Profile Image for Jeanette (Ms. Feisty).
2,179 reviews2,170 followers
November 25, 2008
What Alistair MacLeod did for Cape Breton in Island, Tim Winton has done for Western Australia in The Turning. This is not to say that Winton writes like MacLeod. He doesn't. But both writers have created story collections that bring to life the corner of the world they know best, and in a quietly elegant way.

The Turning shows us working class Australian people trying to keep body and soul together in a stark and beautiful landscape. The time frame is mostly from the 1970s on.

This is one collection of short stories that should be read in the order they are presented in the book. They're not chronological, but all of the stories are connected in some way, if only tangentially. For want of a better description, I think of this as a novel in short story form. As you work your way through, a picture finally emerges and makes a complete story of the book. There are many points of view and time frames, but it all works. Many of the stories are told from the POV of disaffected teenagers, which Winton has really nailed down.

Two I especially liked:

1) Boner McPharlin's Moll: This one's long enough to be a novella, and I was blown away by Winton's ability, as a male, to capture the inner workings of teenage girls. Not just that, but it's a great, complete story overall.

2) Cockleshell
Profile Image for dean.
83 reviews27 followers
July 6, 2013
Not too long ago I woke up early one morning, tidied my room, left my phone and a note on my desk, took my car, and left home. It was aimless, really. Didn't get much further than my daily commute.
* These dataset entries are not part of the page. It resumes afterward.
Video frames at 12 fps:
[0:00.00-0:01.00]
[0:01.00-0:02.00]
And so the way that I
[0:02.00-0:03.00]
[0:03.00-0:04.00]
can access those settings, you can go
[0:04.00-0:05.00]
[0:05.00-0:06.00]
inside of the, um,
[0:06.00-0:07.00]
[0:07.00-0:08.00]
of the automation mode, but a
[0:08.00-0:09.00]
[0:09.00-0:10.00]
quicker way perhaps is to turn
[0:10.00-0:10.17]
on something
Wandered around antique shops, ate at a taco place with a Grade B sticker on the window that I hadn't noticed until after I'd already ordered (not bad actually), stumbled on a cemetery and sat among the headstones until closing time, checked in at a motel and soaked in the bath for hours until I got up and into bed still naked and shivering wet and wrinkly and pale... What I mean by all this rambling and TMI is that Tim Winton writes about searching and pain and the struggle to understand how we get from there to here in our lives in such an evocative and recognizable way that reading this book reminded me of that day-- of driving home the next morning to find my family sleepless and frantic, and of the way we huddled and cried together trying to understand the why of anything.

Best read in grassy fields and a big sky overhead.
Profile Image for Sally Green.
Author 45 books3,950 followers
March 22, 2016
I admit it's taken me a long time to finish this book of short stories, but I read the second half in one sitting and it was only then that I began to fall in love with it as it was only then that I realised the stories are linked. To be fair to myself I was reading the stories in the first half of the book weeks or months apart so I'd forget the characters/incidents that linked them. But in the second half of the book I began to see that there is a larger picture being painted of the community.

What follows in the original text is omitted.